WORK INSTRUCTIONS: Work through the entries below and show every line in which "with" is found.

PROVIDED INFORMATION:
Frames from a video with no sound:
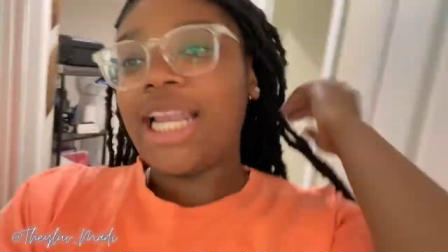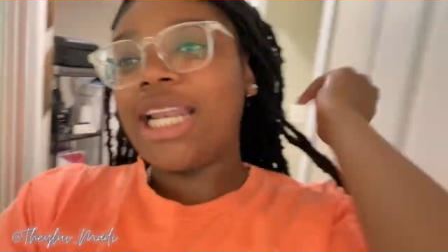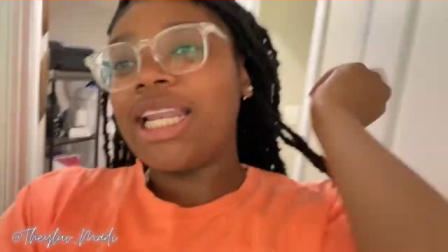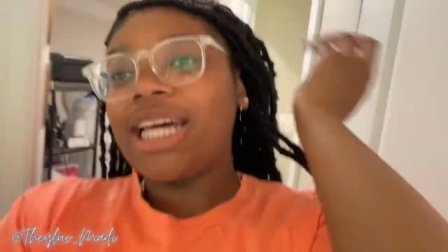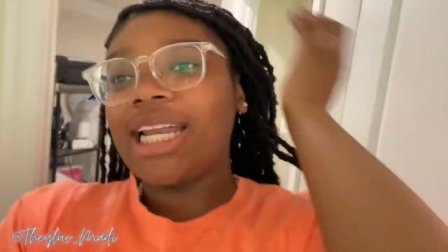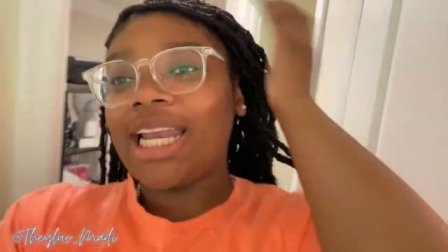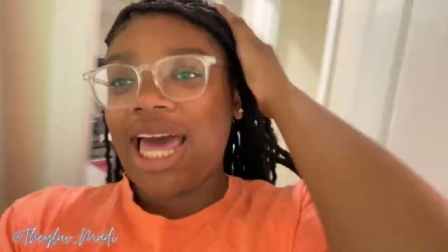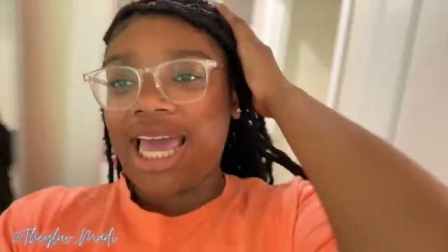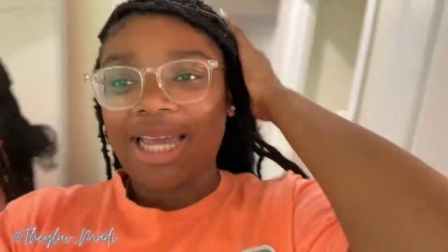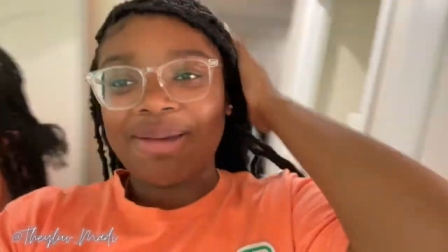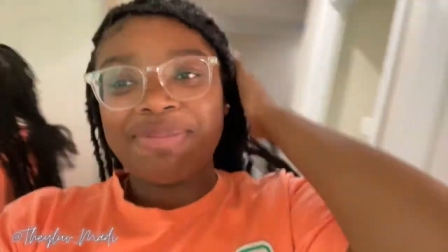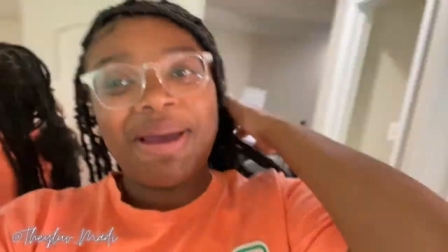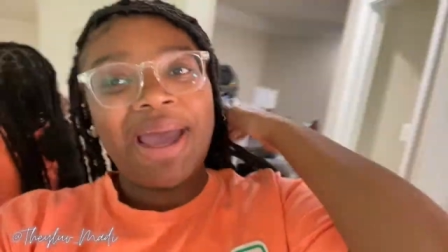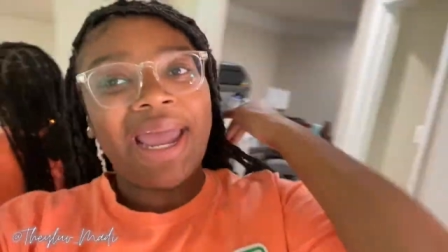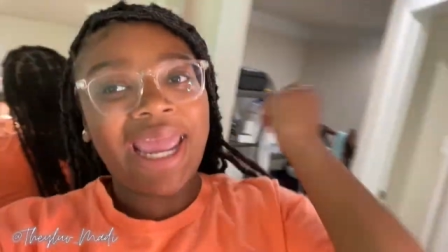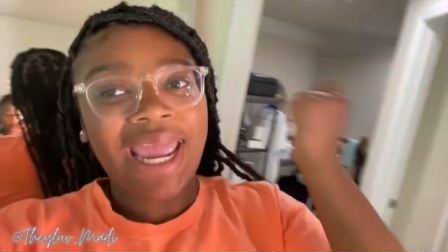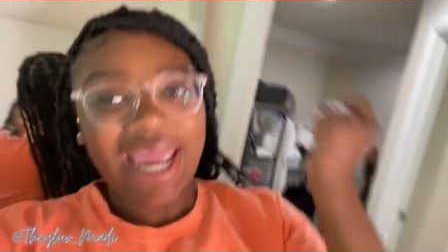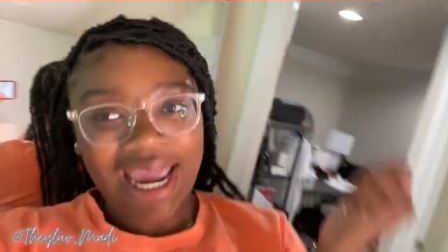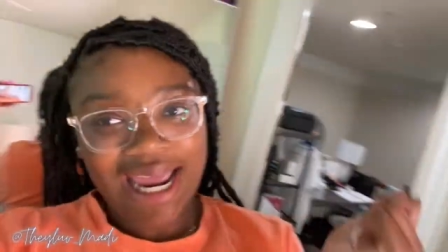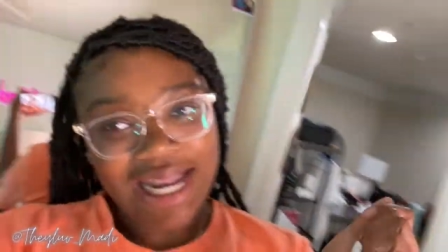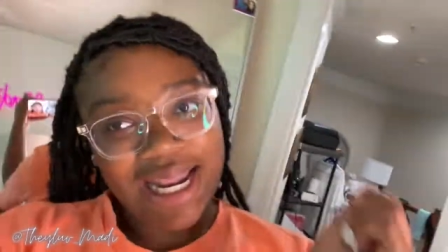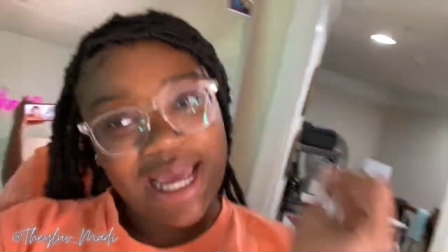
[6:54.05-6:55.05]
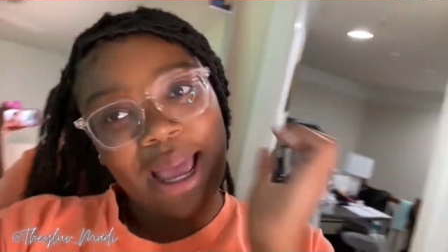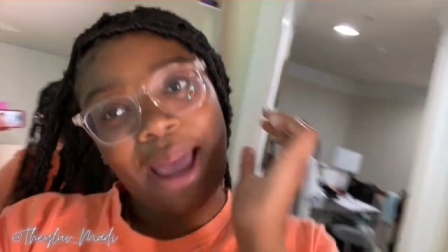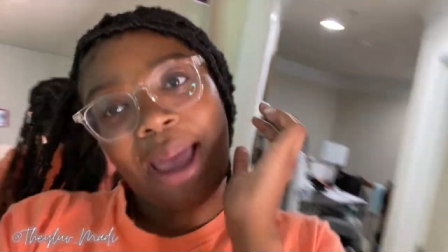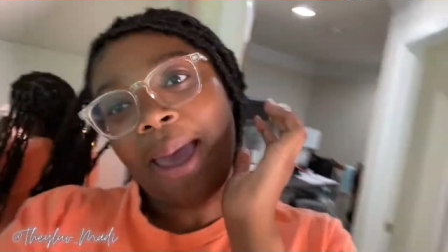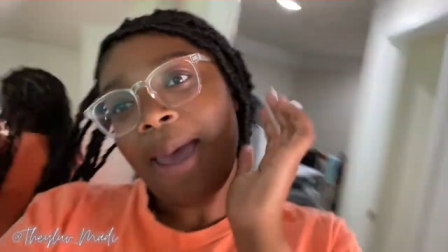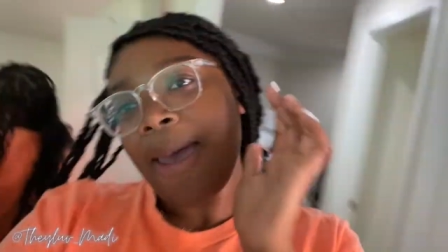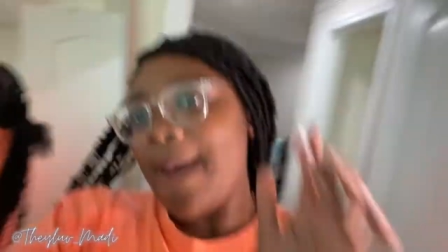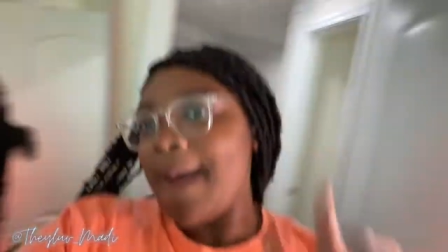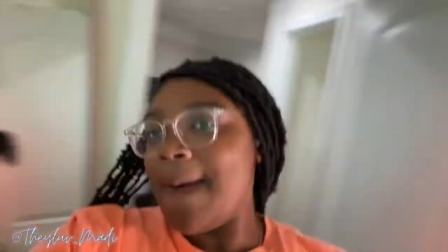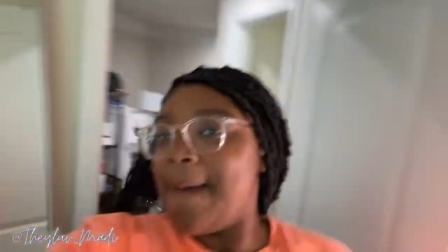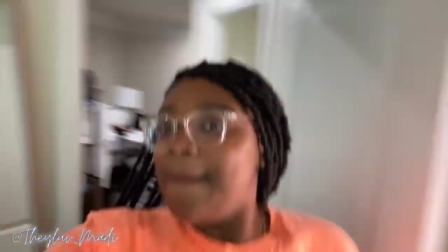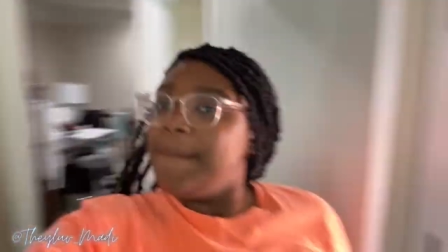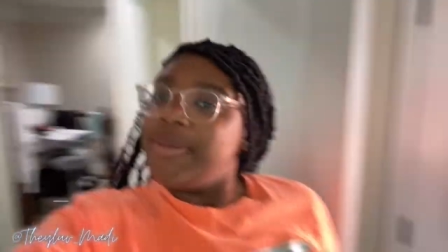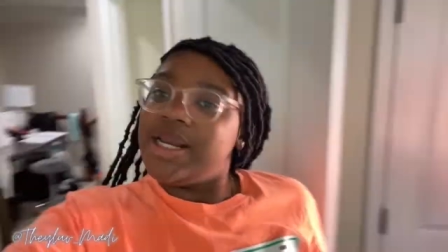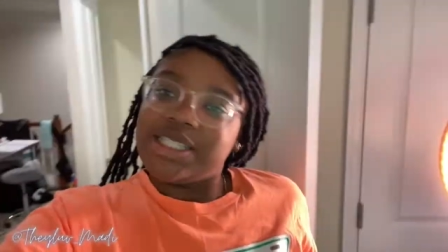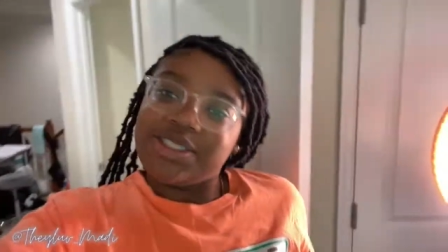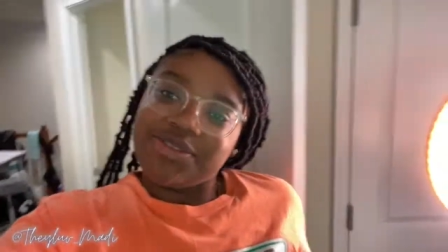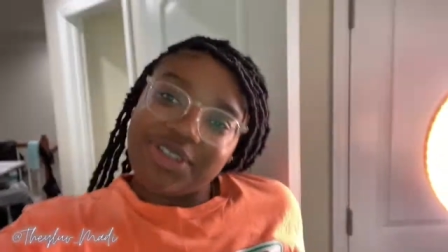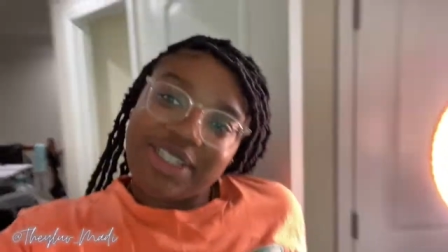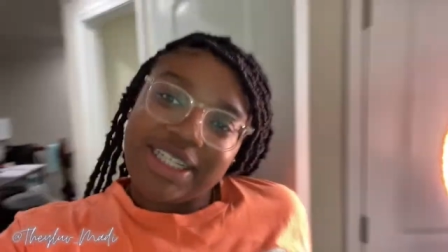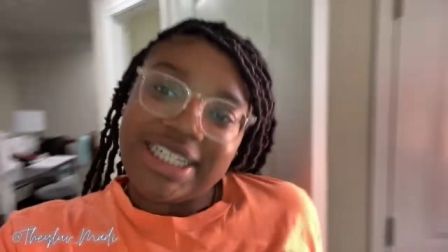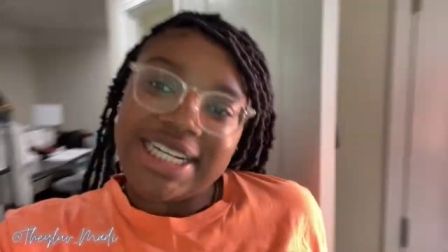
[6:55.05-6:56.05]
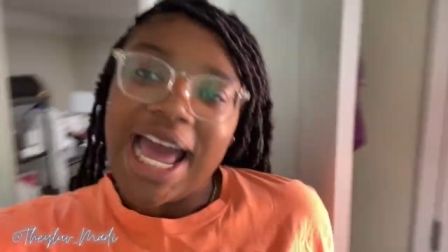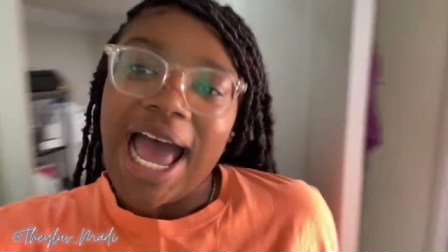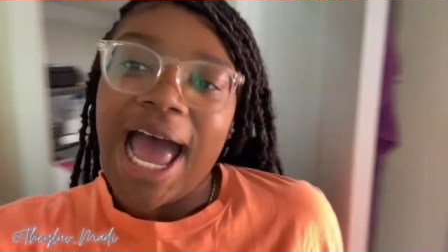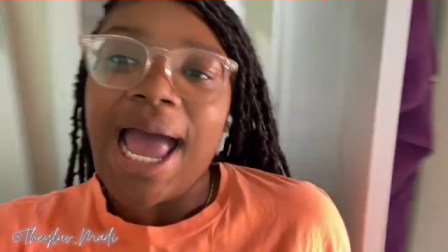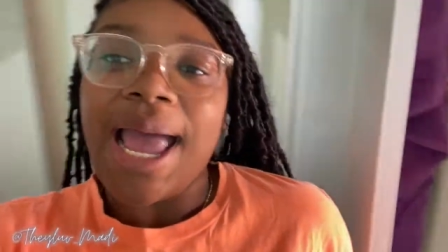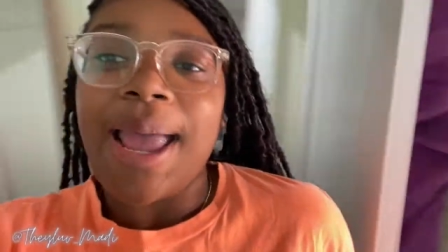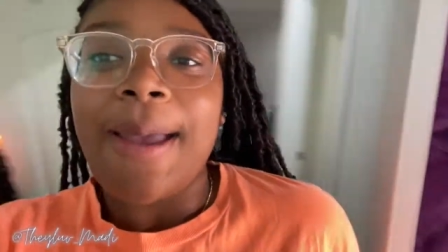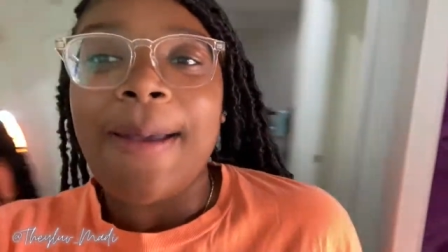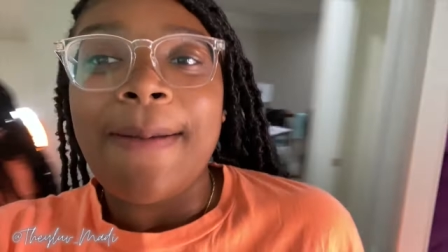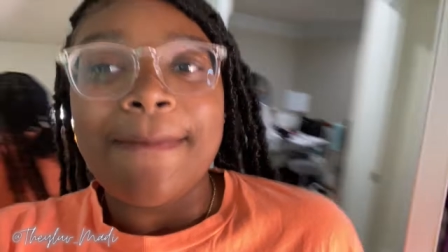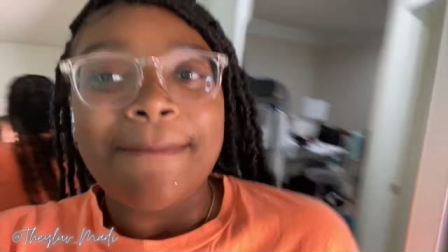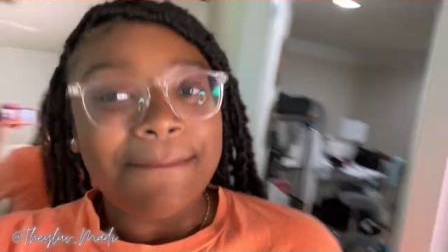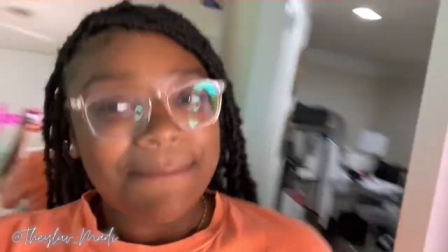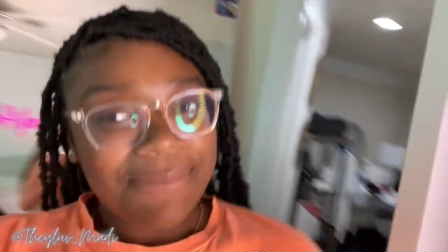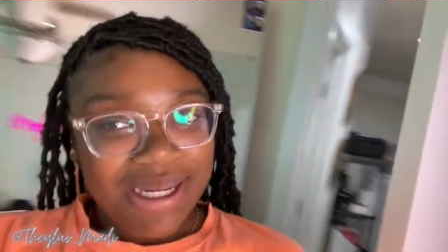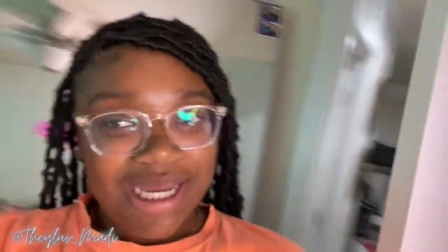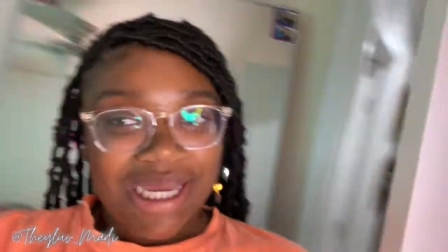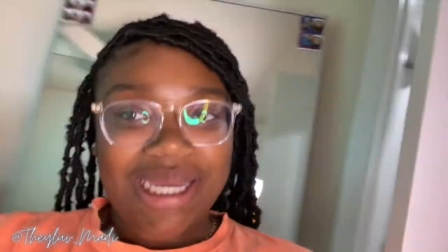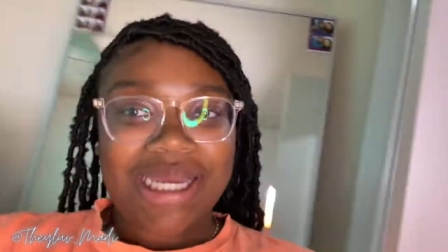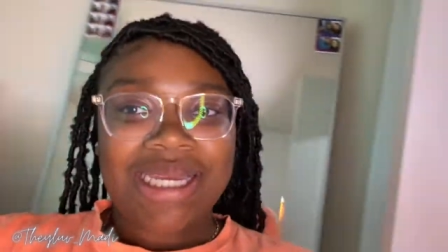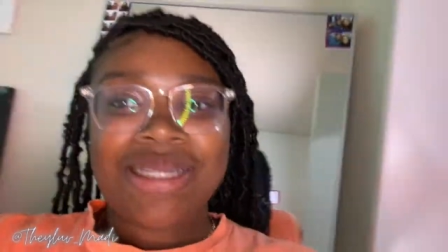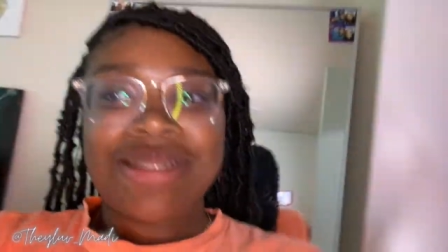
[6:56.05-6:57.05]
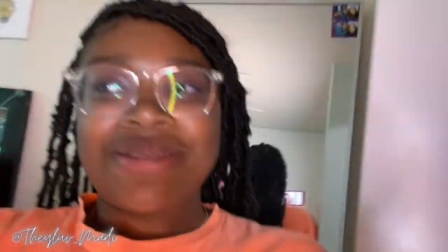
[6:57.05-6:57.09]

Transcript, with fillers: looked like my hair done but it's really not but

EXERCISE RESULT:
Frames from a video with no sound:
Transcript, with fillers: looked like my hair done but it's really not but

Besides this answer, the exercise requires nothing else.